You reach in the refrigerator for a cold drink and think that the cans don’t feel as cold as usual. You write it off to just not remembering when you put them in, or the fact that it’s a really hot day, or that you put a lot of warm stuff in the refrigerator . . . whatever.
But a little later when you go to get something else out, you can’t deny the fact: it’s not as cold in there as it should be. Maybe the frost on the chill plate is melting. Maybe things in the freezer are thawing. Uh-oh. [I know, I know . . . if you don’t have refrigeration, you don’t have these problems.]
And your first thought is that it’s a problem with the refrigerator. [Well, duh . . . the refrigerator is not keeping cold so it’s OBVIOUSLY a problem with the refrigerator!]
So you start by pulling out the owner’s manual, any repair books you have or maybe you proceed straight to the big guns and call the refrigerator technician.
All of the above happened to us. The refrigerator had been working just fine and the weather hadn’t suddenly turned hot, nor was there any obvious explanation for the problem. So we assumed that the refrigerator needed to be recharged. We read up on the procedure, borrowed gauges and proceeded to do it. No improvement.
We then decided that the problem was beyond us and called in the refrigerator repairman. He figured that we had added too much refrigerant, so evacuated it all and then recharged it, leaving us with instructions on how to let out a tiny bit more gas if it still wasn’t cooling right. And he told us to allow 24 to 48 hours for everything to “settle out.”
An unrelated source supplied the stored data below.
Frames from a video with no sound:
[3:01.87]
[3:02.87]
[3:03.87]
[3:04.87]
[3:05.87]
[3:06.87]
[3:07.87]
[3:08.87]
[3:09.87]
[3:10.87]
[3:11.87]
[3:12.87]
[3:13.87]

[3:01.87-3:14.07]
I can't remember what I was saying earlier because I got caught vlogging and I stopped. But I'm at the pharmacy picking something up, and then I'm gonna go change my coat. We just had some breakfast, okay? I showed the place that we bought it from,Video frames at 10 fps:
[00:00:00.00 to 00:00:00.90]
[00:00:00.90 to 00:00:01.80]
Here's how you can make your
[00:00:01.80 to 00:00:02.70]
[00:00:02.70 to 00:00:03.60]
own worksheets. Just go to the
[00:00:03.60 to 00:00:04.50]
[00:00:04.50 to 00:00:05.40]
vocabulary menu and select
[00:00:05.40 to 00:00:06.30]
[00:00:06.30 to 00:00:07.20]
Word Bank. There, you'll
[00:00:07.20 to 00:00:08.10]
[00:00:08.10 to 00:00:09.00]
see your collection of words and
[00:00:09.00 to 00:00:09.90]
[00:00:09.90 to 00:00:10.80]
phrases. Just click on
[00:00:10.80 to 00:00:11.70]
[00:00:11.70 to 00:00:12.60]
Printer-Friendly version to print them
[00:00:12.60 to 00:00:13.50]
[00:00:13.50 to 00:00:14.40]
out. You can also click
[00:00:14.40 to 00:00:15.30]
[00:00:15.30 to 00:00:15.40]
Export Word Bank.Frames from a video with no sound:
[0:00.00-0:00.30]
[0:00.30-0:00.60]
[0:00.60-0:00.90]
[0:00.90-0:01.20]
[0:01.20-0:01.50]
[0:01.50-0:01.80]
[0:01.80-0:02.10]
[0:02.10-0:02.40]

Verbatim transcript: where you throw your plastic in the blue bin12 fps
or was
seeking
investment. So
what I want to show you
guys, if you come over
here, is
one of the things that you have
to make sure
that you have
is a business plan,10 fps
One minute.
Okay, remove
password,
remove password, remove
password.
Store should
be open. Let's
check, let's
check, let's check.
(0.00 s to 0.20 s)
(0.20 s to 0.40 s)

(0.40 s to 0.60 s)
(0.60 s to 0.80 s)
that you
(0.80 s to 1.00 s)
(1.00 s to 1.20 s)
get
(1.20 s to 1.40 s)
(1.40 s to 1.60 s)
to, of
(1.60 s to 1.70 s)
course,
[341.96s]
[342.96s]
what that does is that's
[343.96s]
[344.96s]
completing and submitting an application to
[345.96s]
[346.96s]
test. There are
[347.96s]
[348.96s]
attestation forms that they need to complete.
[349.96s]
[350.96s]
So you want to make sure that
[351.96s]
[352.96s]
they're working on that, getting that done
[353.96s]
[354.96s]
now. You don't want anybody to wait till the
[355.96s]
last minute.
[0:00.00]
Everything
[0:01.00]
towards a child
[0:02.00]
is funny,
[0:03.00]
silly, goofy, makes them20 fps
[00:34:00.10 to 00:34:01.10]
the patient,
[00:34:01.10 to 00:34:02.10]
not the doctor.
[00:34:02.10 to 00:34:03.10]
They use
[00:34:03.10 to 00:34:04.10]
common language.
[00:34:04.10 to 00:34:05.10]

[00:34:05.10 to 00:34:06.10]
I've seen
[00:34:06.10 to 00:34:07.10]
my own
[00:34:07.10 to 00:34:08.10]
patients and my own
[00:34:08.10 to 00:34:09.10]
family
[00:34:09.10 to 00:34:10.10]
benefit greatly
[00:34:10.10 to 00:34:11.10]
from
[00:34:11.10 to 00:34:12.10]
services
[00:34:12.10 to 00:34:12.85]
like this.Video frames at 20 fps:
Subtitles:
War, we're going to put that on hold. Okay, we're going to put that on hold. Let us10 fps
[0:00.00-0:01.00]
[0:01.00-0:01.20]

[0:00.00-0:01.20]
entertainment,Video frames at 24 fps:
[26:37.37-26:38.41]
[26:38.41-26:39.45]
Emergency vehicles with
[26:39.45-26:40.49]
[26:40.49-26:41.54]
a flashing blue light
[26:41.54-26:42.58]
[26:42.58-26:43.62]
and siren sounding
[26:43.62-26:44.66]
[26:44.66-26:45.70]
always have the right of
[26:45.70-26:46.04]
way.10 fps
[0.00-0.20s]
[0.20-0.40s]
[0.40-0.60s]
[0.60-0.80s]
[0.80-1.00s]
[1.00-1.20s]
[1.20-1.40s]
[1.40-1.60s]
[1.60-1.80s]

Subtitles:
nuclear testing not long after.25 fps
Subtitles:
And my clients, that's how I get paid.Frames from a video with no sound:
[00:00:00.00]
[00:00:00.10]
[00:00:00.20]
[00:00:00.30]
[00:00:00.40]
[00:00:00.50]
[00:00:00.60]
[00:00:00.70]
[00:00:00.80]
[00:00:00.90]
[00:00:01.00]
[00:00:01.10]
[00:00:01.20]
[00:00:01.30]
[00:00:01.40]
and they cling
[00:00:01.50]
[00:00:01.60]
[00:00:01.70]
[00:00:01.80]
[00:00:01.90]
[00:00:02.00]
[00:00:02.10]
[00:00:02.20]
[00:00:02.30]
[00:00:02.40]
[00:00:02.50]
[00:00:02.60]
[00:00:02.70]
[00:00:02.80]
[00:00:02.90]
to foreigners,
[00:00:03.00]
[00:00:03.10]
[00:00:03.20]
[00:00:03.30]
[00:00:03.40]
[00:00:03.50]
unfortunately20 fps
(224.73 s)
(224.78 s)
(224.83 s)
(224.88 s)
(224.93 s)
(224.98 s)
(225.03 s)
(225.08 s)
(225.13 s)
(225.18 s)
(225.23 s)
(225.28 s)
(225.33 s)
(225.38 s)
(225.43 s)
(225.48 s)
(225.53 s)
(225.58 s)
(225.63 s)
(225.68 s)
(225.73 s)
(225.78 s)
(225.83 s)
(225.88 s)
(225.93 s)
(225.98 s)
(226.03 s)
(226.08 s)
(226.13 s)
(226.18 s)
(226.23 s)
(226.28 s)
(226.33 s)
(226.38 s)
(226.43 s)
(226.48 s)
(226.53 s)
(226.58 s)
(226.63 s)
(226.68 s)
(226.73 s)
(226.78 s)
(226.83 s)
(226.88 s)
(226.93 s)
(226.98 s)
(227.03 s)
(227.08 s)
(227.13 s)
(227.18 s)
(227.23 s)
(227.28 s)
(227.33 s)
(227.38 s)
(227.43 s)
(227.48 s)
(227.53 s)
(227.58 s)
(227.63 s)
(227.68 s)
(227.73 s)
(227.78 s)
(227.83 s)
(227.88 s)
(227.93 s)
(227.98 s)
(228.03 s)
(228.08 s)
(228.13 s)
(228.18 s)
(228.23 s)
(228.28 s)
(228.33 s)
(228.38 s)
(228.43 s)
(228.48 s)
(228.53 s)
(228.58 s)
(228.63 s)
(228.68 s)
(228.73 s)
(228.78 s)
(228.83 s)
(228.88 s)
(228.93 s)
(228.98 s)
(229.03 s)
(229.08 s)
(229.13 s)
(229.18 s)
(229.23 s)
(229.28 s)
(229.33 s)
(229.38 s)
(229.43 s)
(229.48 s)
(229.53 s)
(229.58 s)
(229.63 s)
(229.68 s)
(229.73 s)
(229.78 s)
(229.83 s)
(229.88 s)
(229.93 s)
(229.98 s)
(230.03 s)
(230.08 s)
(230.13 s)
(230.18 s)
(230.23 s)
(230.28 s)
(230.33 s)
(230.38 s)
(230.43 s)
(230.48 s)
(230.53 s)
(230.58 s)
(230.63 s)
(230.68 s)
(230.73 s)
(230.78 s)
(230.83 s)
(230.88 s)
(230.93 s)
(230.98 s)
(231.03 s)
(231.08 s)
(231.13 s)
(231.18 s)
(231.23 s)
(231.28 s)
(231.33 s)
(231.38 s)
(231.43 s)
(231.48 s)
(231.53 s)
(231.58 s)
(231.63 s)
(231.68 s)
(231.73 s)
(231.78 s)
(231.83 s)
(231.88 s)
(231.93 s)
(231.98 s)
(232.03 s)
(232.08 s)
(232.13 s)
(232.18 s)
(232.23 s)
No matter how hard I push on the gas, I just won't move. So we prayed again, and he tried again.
Two days later, it was obvious that refrigeration was worse, not better. And now the refrigerator was running literally all the time, and eating up every bit of power we had. Normally, our solar panels could keep up with our power needs but now they weren’t. We were having to run the engine for a couple of hours a day — yikes!
And so we just turned the refrigerator off, except when we were actually testing something on it. Drinks went in a cooler (luckily we were anchored in a town and could get ice) and we otherwise did without refrigeration.
That’s when we had the big revelation: even without the refrigerator on, our batteries were drained overnight. While the solar panels were putting power into the batteries, the batteries weren’t holding the charge and thus the voltage was down most of the day (mid-day the voltage was up when the sun was at its peak with the solar panels).
So how did this affect the refrigerator? With low voltage, the compressor didn’t operate efficiently and thus the box didn’t cool as well. The thermostat kept saying that the box wasn’t cool, and told the compressor to run longer. The compressor running longer took more battery power, dropping the voltage still further. And the circle continued ever downward . . .
Three days later, we had new batteries (I’ll spare the details of the fun we had other than to say that Dave used almost all his “sailor who worked in a steel mill” words as we got the old ones out and the new ones in to a very inaccessible compartment and hooked them all up) and a few hours later we had a COLD BEER from the refrigerator!
Moral of the story: If your refrigerator isn’t as cold as it was, and is running more and more with no apparent cause such as suddenly hotter weather, it might not be a problem with the refrigerator but with your batteries.
After the fact, we discovered that the “troubleshooting panel” on the refrigerator compressor did have a light for low voltage, but we missed seeing it because of the way that the unit was mounted. We later helped some other cruisers figure out similar problems by knowing to look for this. One note, though: to check for low voltage, all charging sources (solar, wind, alternator or generator) have to be off, typically for a half hour or longer.